DATA FOR THE TASK:
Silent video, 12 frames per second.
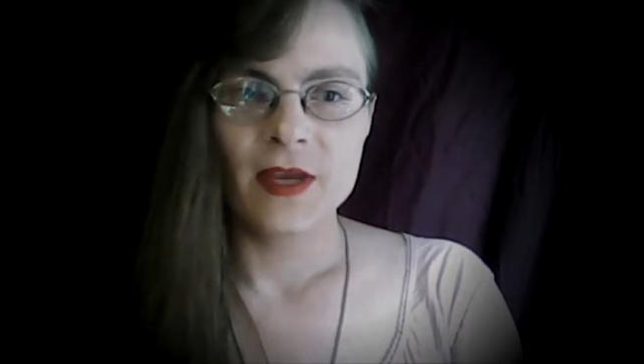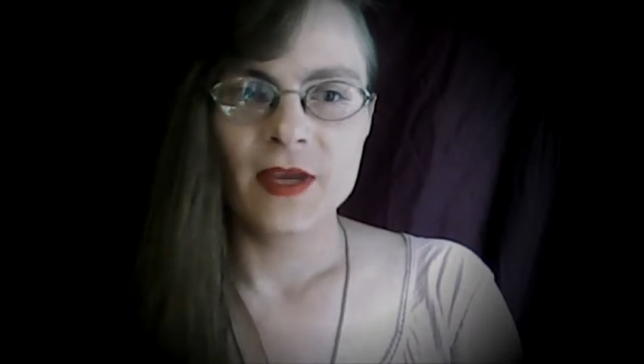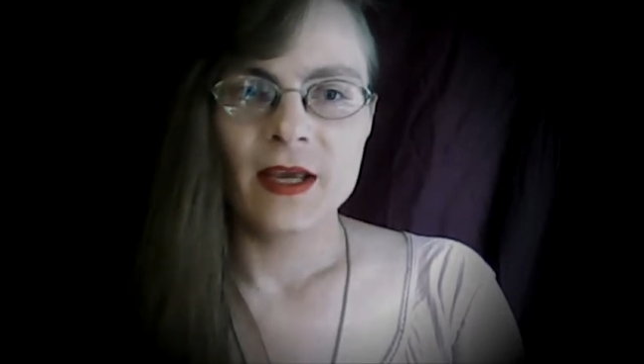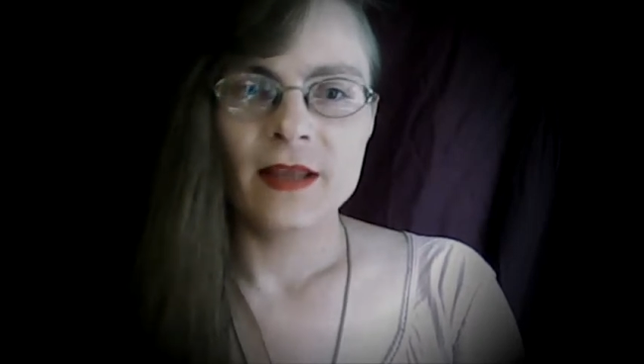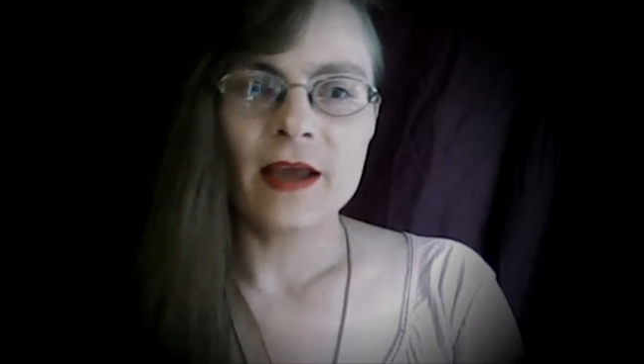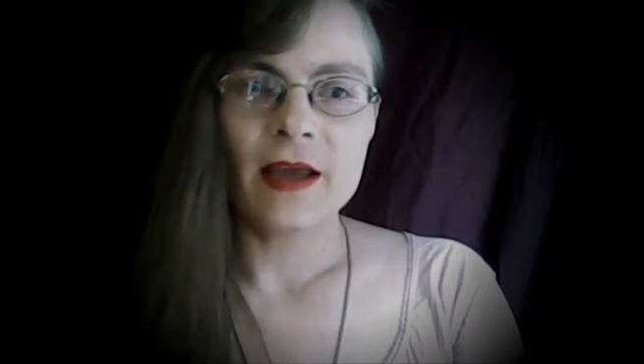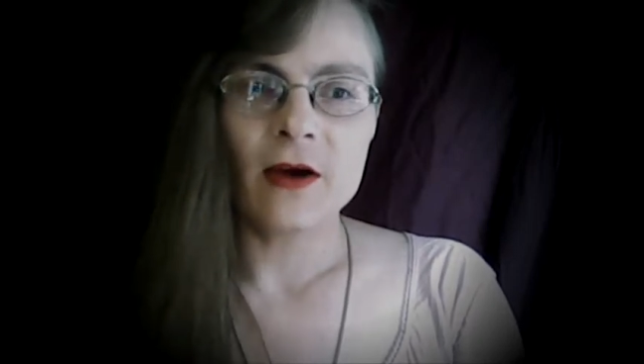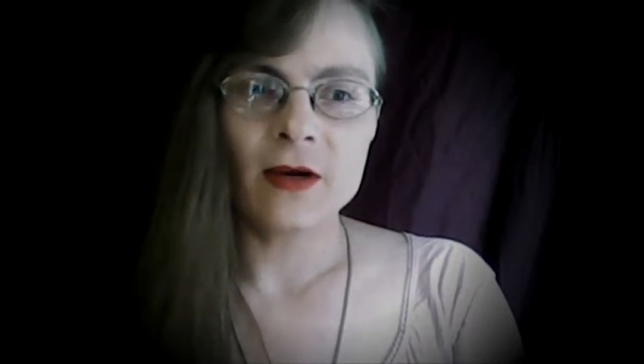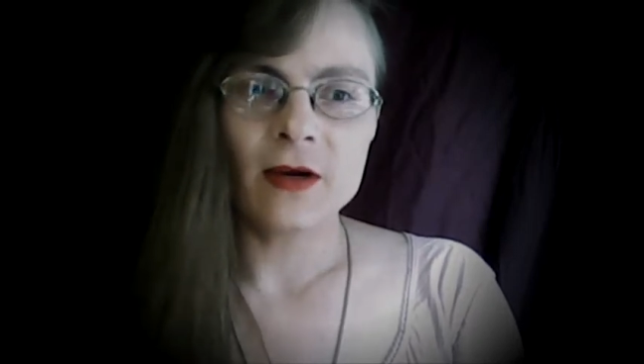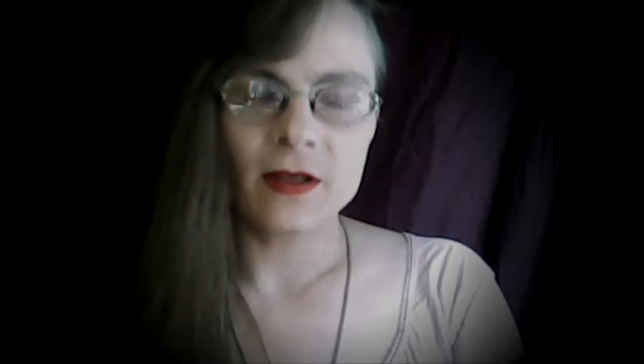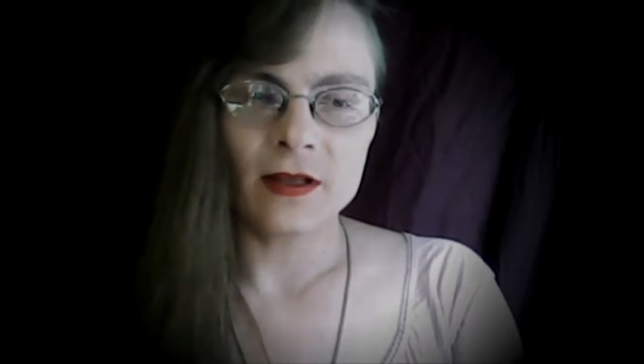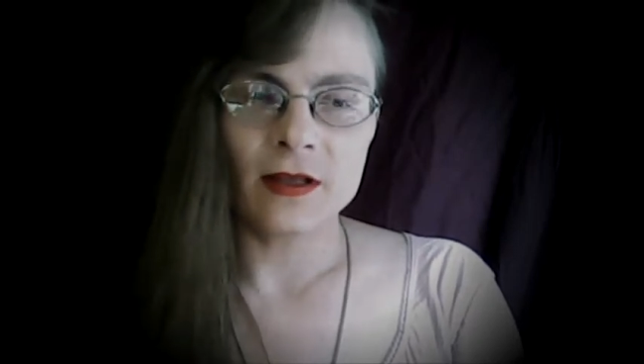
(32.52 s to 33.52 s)
They
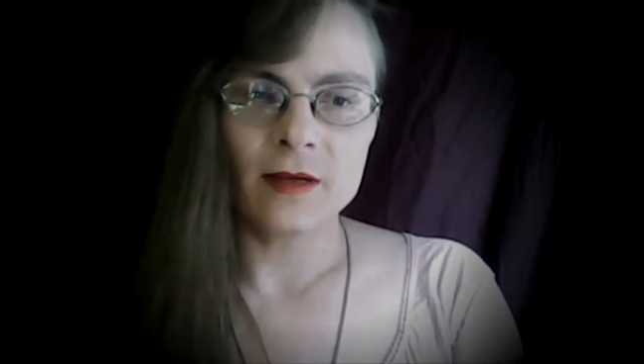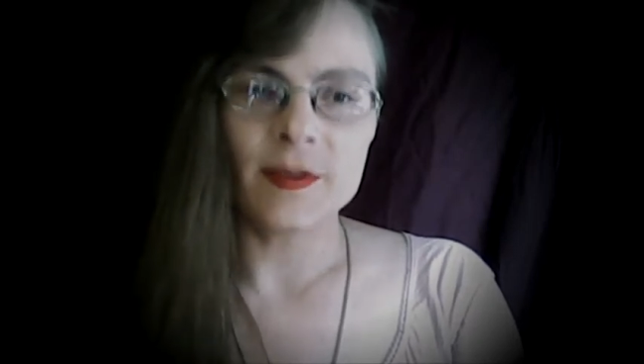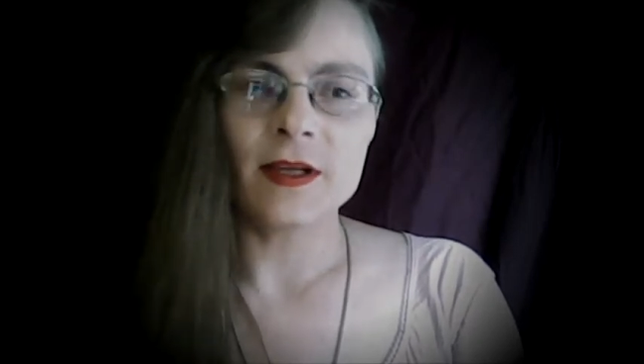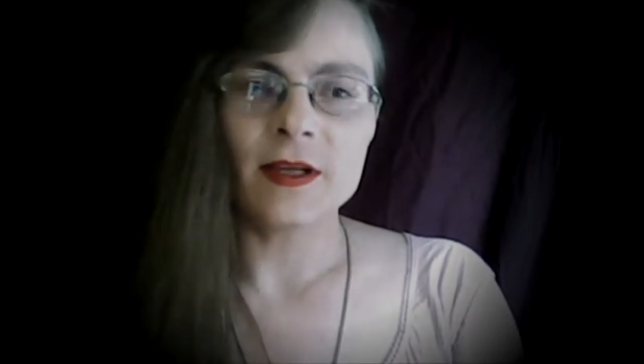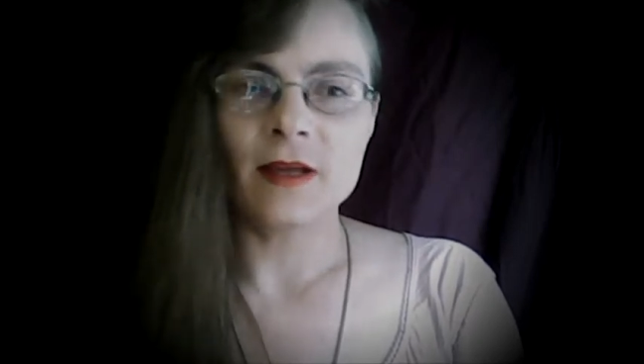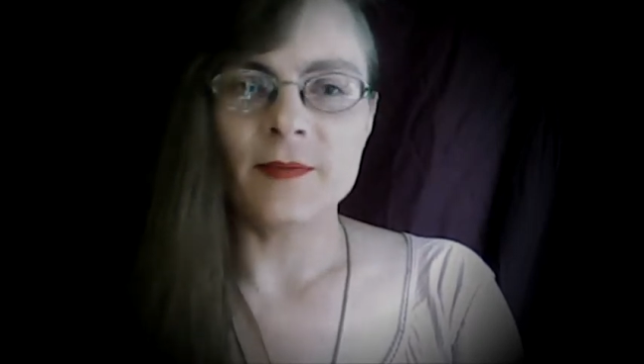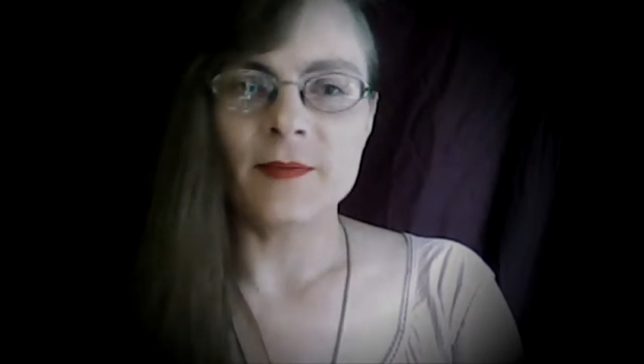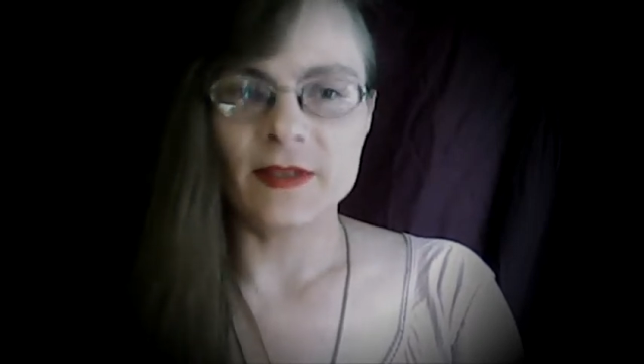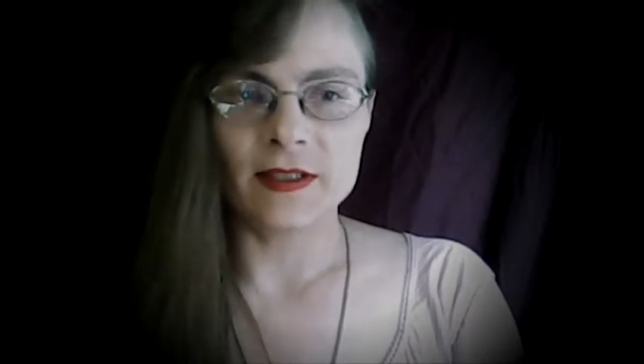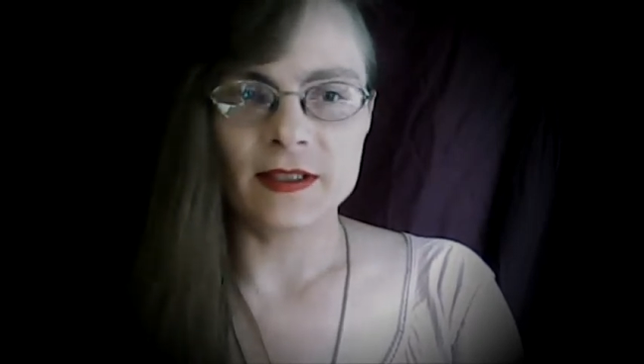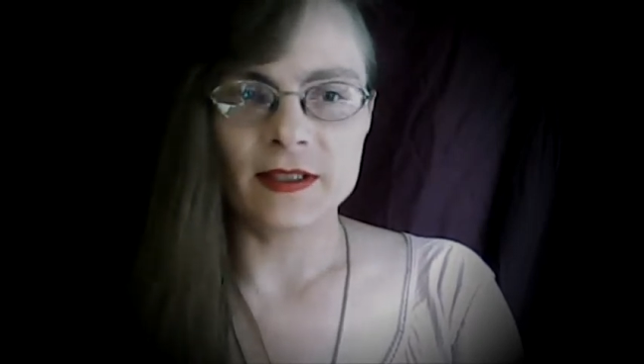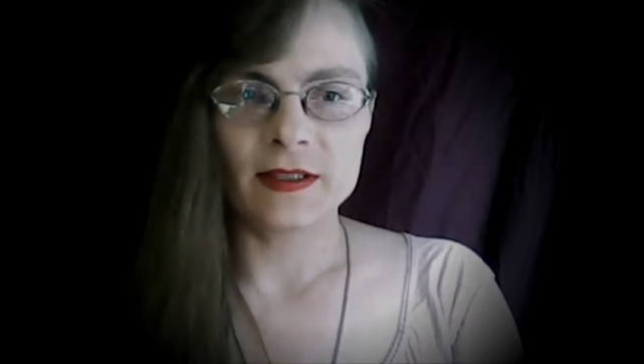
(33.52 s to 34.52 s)
are a club and not a business,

EXERCISE BRIEF: Omit the pictures and reproduce the remaining material above exactly.

RESULT FOR THIS TASK:
Silent video, 12 frames per second.
(32.52 s to 33.52 s)
They
(33.52 s to 34.52 s)
are a club and not a business,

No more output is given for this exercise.